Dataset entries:
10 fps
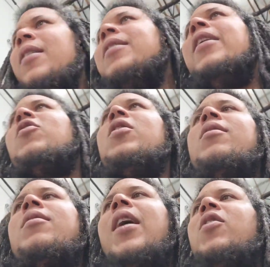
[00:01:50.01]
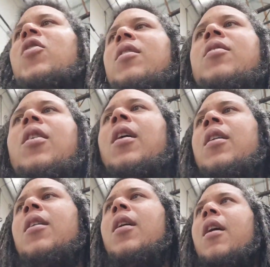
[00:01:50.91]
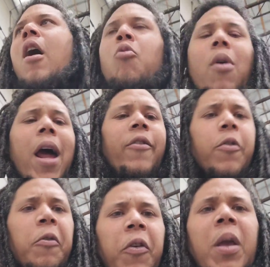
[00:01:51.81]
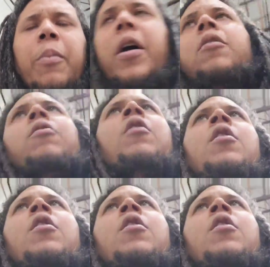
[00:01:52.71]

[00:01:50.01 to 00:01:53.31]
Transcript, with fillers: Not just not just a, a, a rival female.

* * *

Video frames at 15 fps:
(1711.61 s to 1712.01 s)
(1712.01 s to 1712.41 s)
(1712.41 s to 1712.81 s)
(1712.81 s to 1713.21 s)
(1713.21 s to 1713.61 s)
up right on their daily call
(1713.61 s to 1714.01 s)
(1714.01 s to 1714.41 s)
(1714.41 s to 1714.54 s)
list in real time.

...

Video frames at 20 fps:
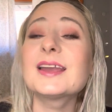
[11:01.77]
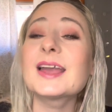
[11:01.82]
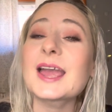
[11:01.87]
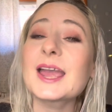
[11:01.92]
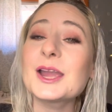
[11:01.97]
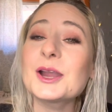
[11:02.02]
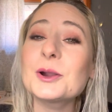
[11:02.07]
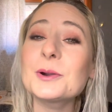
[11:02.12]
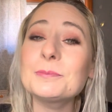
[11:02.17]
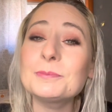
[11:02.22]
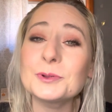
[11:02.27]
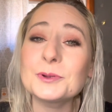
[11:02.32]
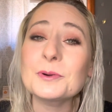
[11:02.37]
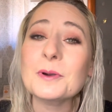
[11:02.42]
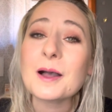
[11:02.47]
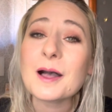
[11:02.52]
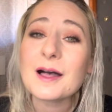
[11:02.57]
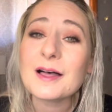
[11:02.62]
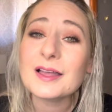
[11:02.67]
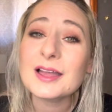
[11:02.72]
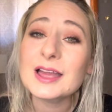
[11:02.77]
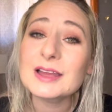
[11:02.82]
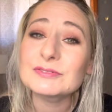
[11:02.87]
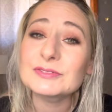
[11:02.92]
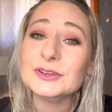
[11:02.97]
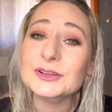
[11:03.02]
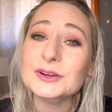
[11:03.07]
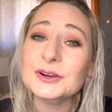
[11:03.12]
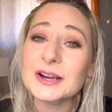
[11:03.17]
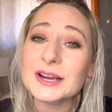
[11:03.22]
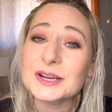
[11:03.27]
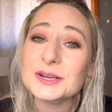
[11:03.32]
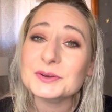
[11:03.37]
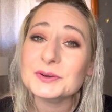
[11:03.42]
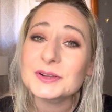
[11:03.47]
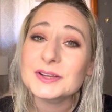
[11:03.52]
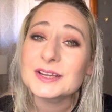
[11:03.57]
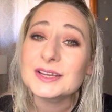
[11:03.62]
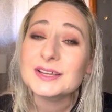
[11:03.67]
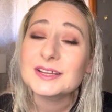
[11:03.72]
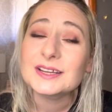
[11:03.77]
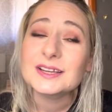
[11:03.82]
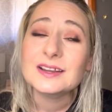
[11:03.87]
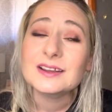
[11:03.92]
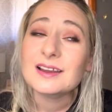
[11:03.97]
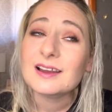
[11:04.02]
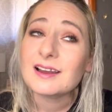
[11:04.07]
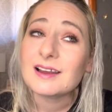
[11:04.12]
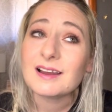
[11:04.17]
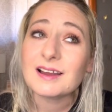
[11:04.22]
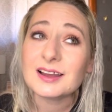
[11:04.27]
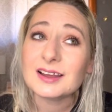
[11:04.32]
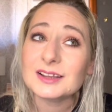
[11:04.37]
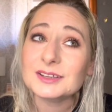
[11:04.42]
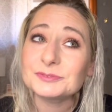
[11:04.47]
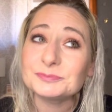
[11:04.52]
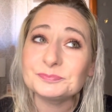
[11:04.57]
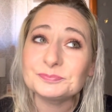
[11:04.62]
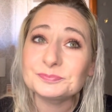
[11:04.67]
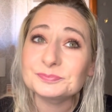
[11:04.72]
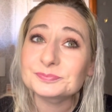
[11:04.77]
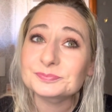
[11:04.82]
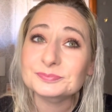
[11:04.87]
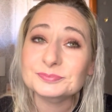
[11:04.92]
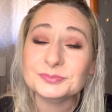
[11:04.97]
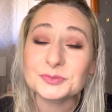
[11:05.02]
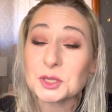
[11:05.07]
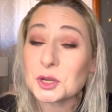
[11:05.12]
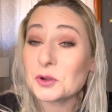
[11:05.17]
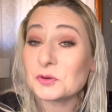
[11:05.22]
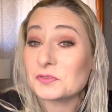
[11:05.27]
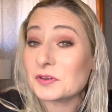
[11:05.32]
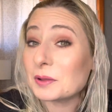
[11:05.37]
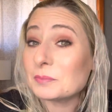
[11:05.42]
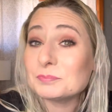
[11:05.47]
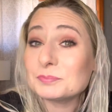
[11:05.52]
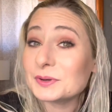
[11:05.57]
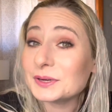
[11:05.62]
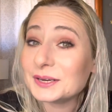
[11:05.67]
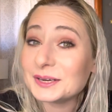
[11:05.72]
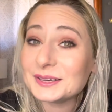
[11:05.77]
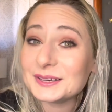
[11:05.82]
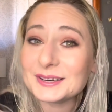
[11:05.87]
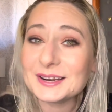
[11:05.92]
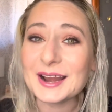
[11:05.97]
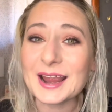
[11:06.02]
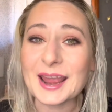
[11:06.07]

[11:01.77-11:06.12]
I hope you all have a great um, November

*TASK DETAILS*.
In the entries above, how many lines hold the word "frames"? State the number and nothing else.

*WRITTEN ANSWER*.
2